Print every line exactly as it appears in the material below.

■ ■ ■ ■

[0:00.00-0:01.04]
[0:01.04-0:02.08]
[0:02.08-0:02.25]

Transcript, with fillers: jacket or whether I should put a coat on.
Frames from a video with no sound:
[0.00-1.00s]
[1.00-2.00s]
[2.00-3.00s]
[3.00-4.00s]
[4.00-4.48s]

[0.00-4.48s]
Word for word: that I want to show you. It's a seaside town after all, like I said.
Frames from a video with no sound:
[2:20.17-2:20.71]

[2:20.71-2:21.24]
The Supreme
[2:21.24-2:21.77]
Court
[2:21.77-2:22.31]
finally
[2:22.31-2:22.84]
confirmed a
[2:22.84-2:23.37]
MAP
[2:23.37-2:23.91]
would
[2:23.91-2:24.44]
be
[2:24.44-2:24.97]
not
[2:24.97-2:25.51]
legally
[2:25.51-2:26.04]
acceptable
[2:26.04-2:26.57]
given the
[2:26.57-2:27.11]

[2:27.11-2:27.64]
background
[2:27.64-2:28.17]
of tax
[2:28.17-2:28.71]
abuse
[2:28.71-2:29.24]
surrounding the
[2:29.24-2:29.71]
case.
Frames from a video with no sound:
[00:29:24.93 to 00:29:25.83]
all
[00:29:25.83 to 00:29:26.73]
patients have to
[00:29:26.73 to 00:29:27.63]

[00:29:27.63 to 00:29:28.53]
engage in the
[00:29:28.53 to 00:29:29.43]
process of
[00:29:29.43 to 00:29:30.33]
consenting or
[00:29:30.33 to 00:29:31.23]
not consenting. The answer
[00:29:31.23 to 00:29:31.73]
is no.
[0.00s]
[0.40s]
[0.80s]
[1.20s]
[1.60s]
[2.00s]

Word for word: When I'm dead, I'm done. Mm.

■ ■ ■ ■

■ **Answer space**
[0:00.00-0:01.04]
[0:01.04-0:02.08]
[0:02.08-0:02.25]

Transcript, with fillers: jacket or whether I should put a coat on.
Frames from a video with no sound:
[0.00-1.00s]
[1.00-2.00s]
[2.00-3.00s]
[3.00-4.00s]
[4.00-4.48s]

[0.00-4.48s]
Word for word: that I want to show you. It's a seaside town after all, like I said.
Frames from a video with no sound:
[2:20.17-2:20.71]

[2:20.71-2:21.24]
The Supreme
[2:21.24-2:21.77]
Court
[2:21.77-2:22.31]
finally
[2:22.31-2:22.84]
confirmed a
[2:22.84-2:23.37]
MAP
[2:23.37-2:23.91]
would
[2:23.91-2:24.44]
be
[2:24.44-2:24.97]
not
[2:24.97-2:25.51]
legally
[2:25.51-2:26.04]
acceptable
[2:26.04-2:26.57]
given the
[2:26.57-2:27.11]

[2:27.11-2:27.64]
background
[2:27.64-2:28.17]
of tax
[2:28.17-2:28.71]
abuse
[2:28.71-2:29.24]
surrounding the
[2:29.24-2:29.71]
case.
Frames from a video with no sound:
[00:29:24.93 to 00:29:25.83]
all
[00:29:25.83 to 00:29:26.73]
patients have to
[00:29:26.73 to 00:29:27.63]

[00:29:27.63 to 00:29:28.53]
engage in the
[00:29:28.53 to 00:29:29.43]
process of
[00:29:29.43 to 00:29:30.33]
consenting or
[00:29:30.33 to 00:29:31.23]
not consenting. The answer
[00:29:31.23 to 00:29:31.73]
is no.
[0.00s]
[0.40s]
[0.80s]
[1.20s]
[1.60s]
[2.00s]

Word for word: When I'm dead, I'm done. Mm.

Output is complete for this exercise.